▶ _Prompt_: Set down, please, the line that contains "What the speaker" and every line that follows it to the end of the records, exactly; do not include pictures.
(Beginning of Data to use)
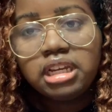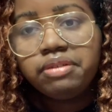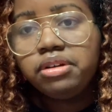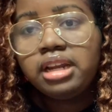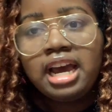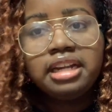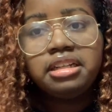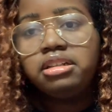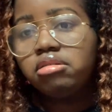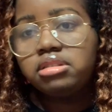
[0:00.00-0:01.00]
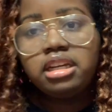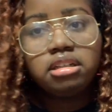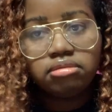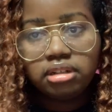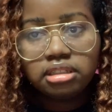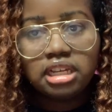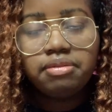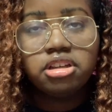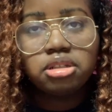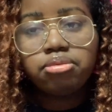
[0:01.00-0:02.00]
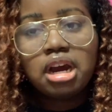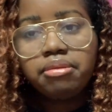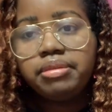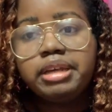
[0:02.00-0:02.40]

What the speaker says: If you're not, then don't say you is. If there's a problem,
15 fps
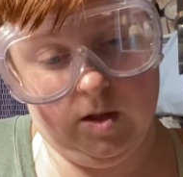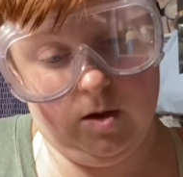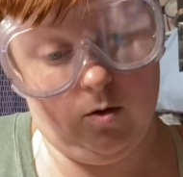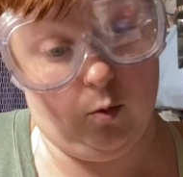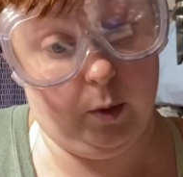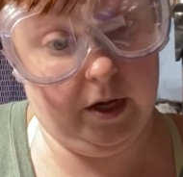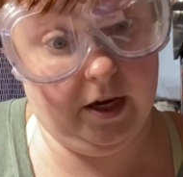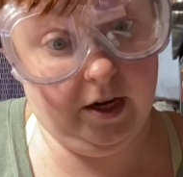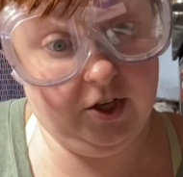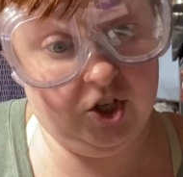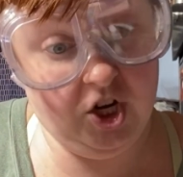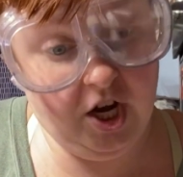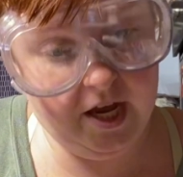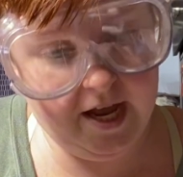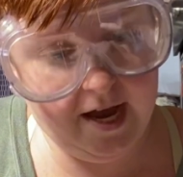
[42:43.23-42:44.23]
We got a
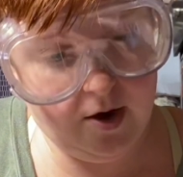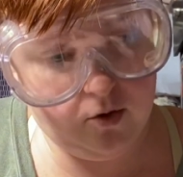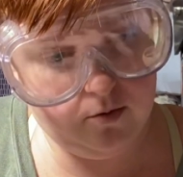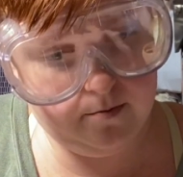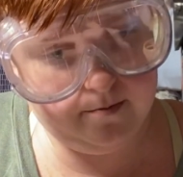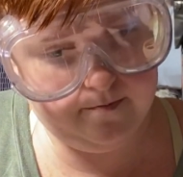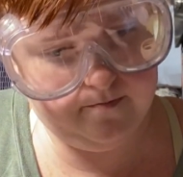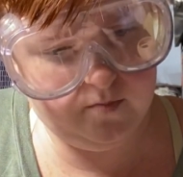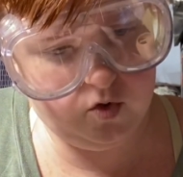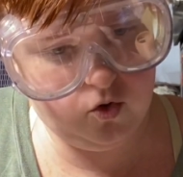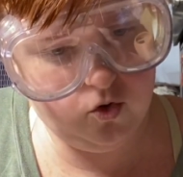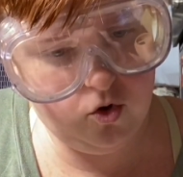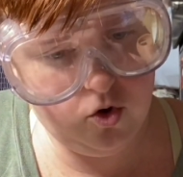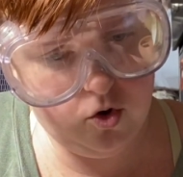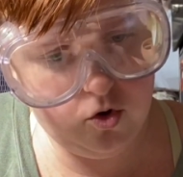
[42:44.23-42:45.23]
chunk out.
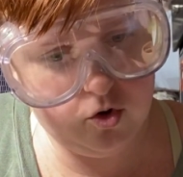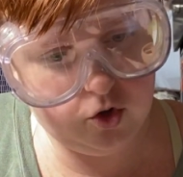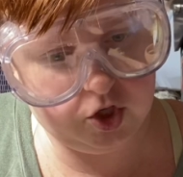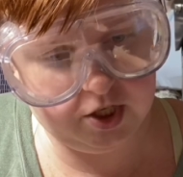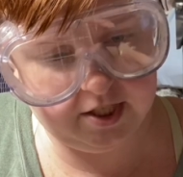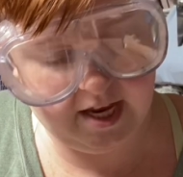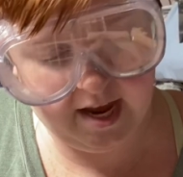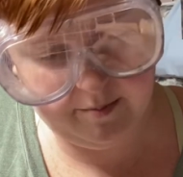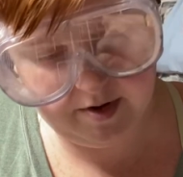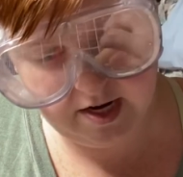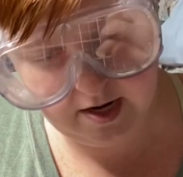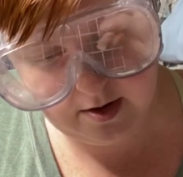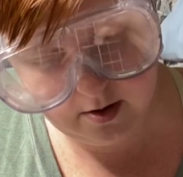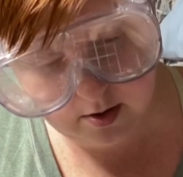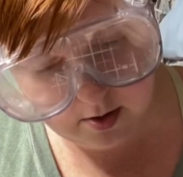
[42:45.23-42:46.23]
Ooh, she's
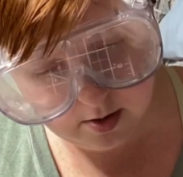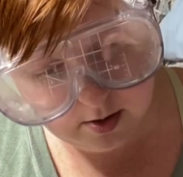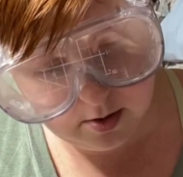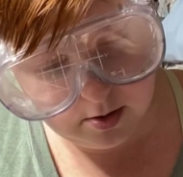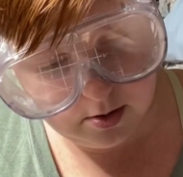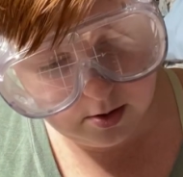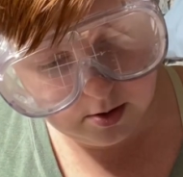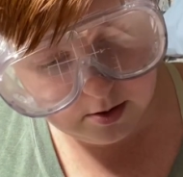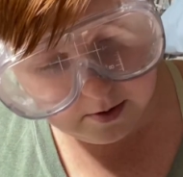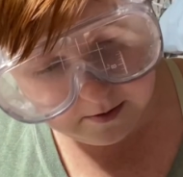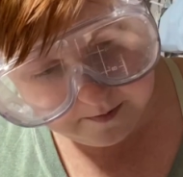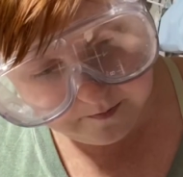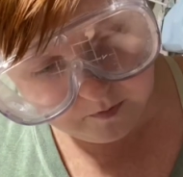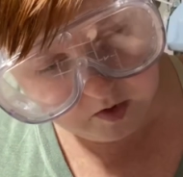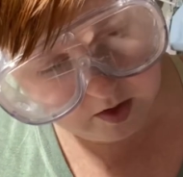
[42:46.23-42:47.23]
happening.
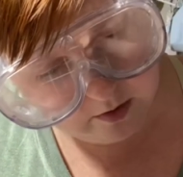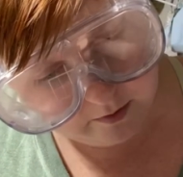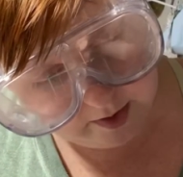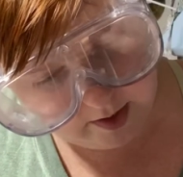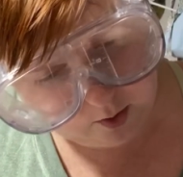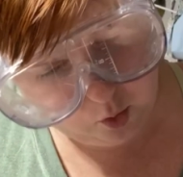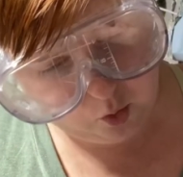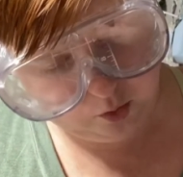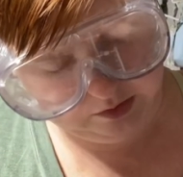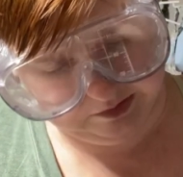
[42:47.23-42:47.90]
All right. Ooh.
(End of Data to use)
▶ _Expected answer_:
What the speaker says: If you're not, then don't say you is. If there's a problem,
15 fps
[42:43.23-42:44.23]
We got a
[42:44.23-42:45.23]
chunk out.
[42:45.23-42:46.23]
Ooh, she's
[42:46.23-42:47.23]
happening.
[42:47.23-42:47.90]
All right. Ooh.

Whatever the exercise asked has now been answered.